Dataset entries

***

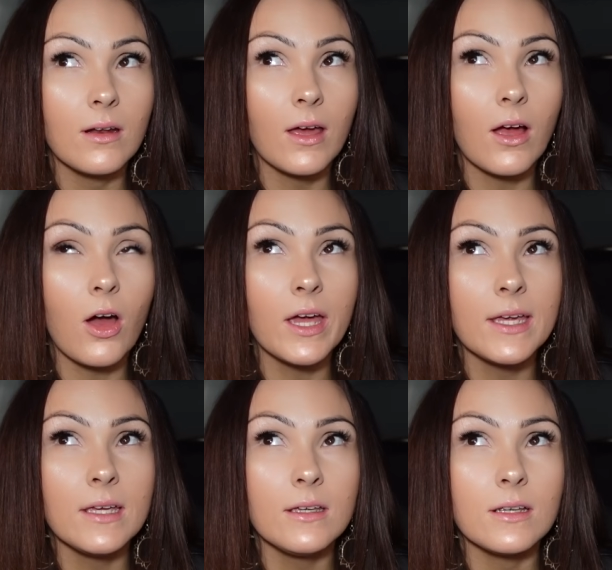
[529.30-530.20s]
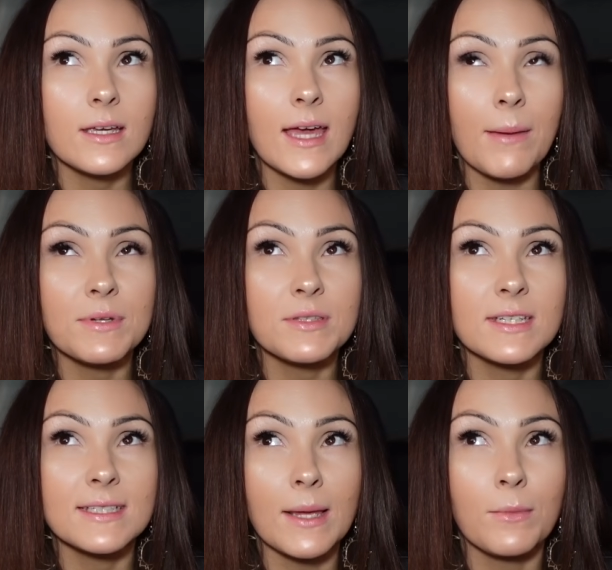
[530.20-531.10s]
like I kept
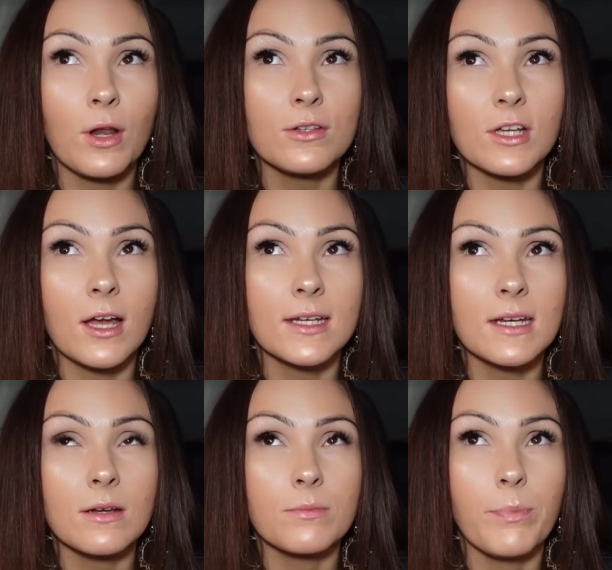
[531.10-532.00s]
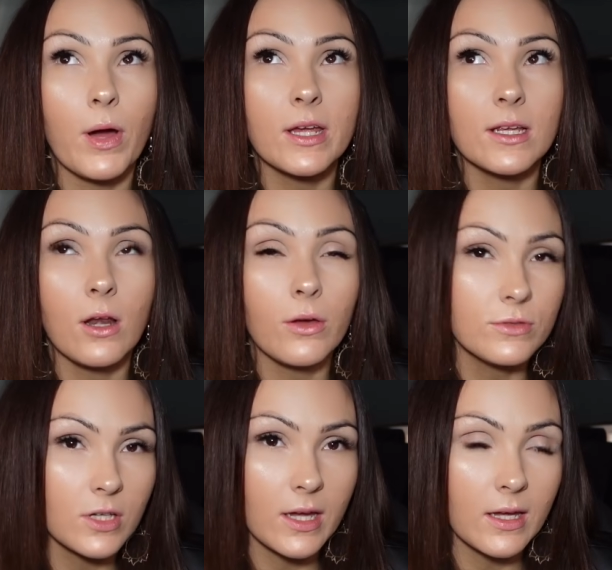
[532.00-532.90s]
the same clothes. Like I didn't buy
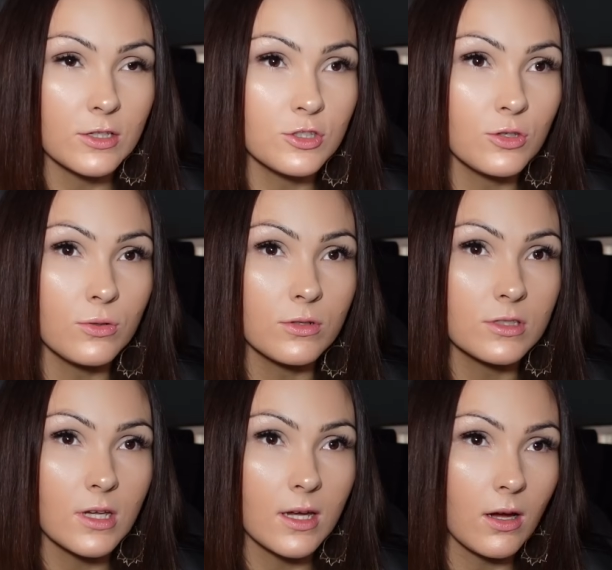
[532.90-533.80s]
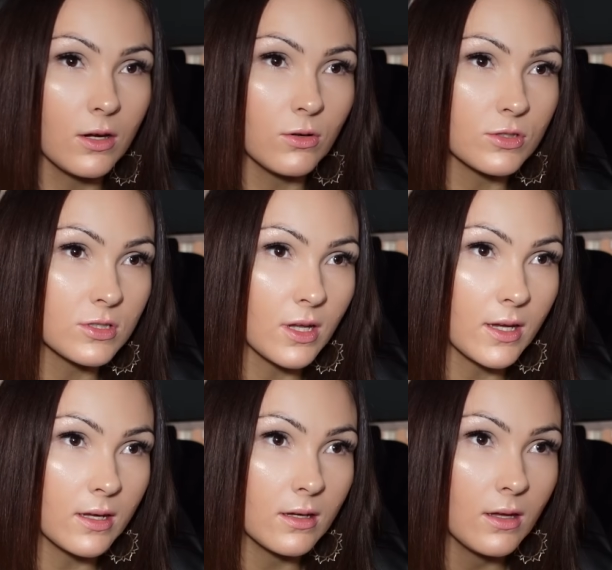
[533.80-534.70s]
clothes like as soon as like I lost
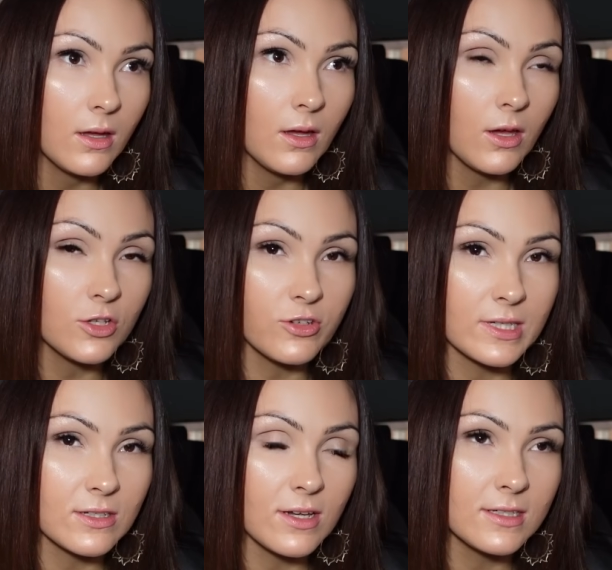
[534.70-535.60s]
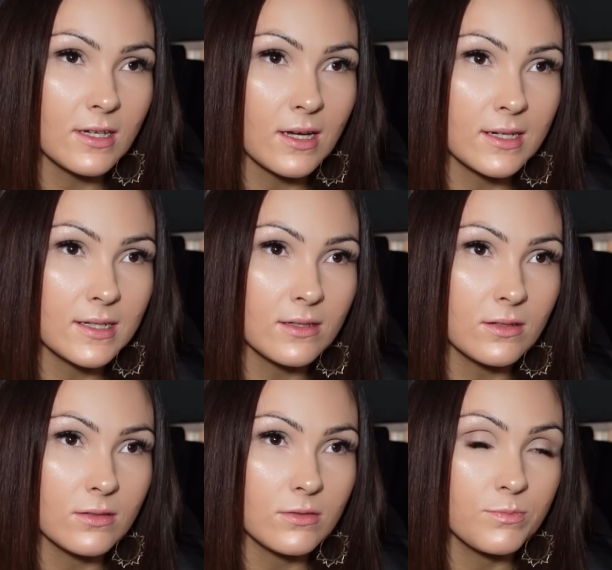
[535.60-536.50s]
like a dress size. Like I
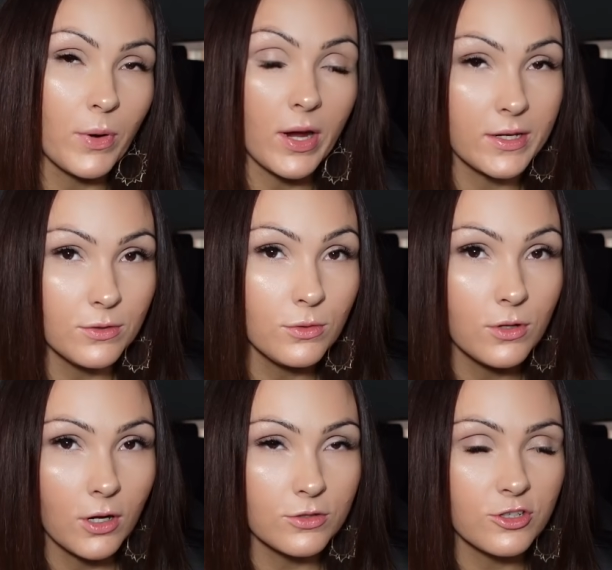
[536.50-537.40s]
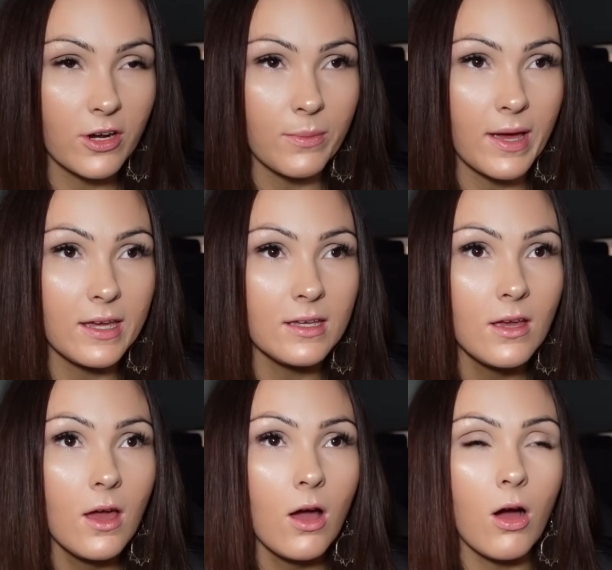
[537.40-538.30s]
didn't buy new clothes straight away.
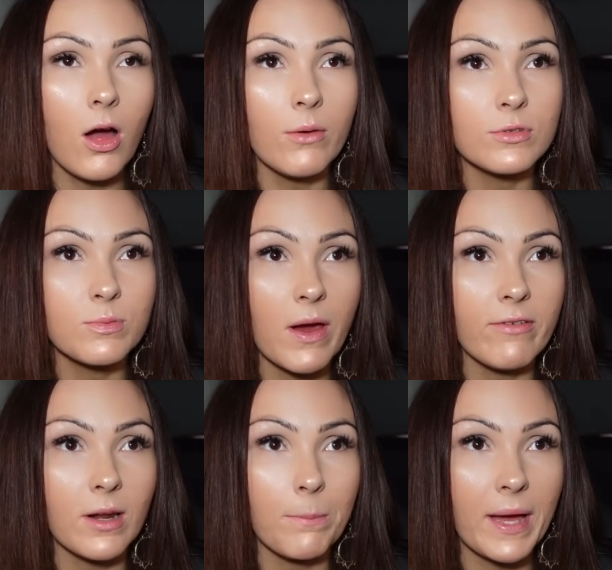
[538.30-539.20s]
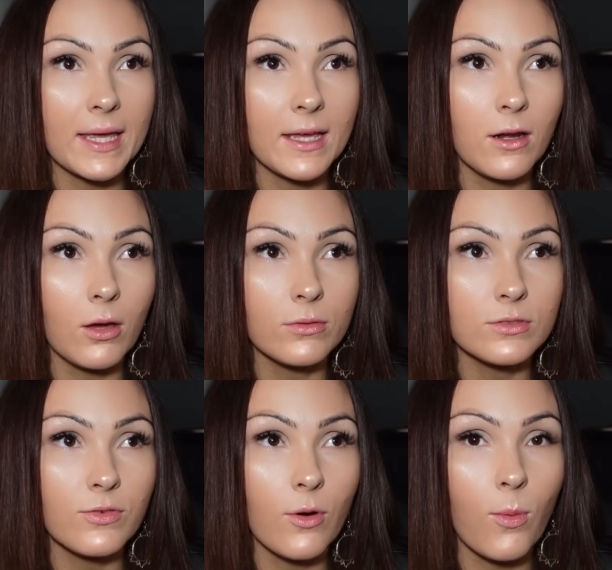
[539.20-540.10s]
I was wearing like baggy
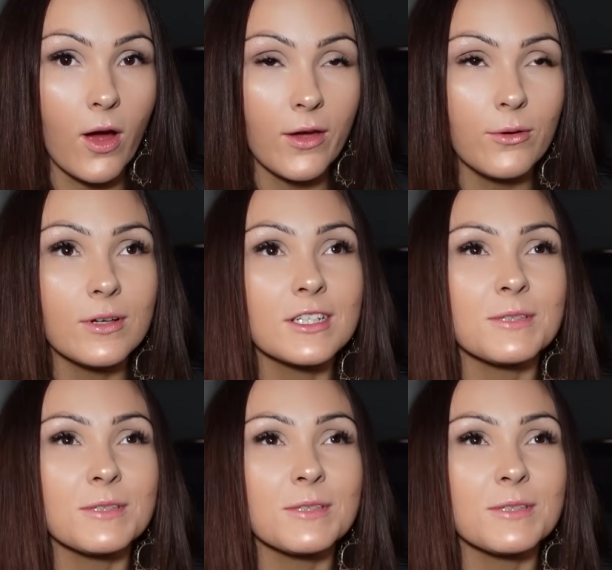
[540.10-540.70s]
clothes for a while, and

***

- [Task]
Your answer should be every line above, written out exactly, with no pictures.

- [Completed task]
[529.30-530.20s]
[530.20-531.10s]
like I kept
[531.10-532.00s]
[532.00-532.90s]
the same clothes. Like I didn't buy
[532.90-533.80s]
[533.80-534.70s]
clothes like as soon as like I lost
[534.70-535.60s]
[535.60-536.50s]
like a dress size. Like I
[536.50-537.40s]
[537.40-538.30s]
didn't buy new clothes straight away.
[538.30-539.20s]
[539.20-540.10s]
I was wearing like baggy
[540.10-540.70s]
clothes for a while, and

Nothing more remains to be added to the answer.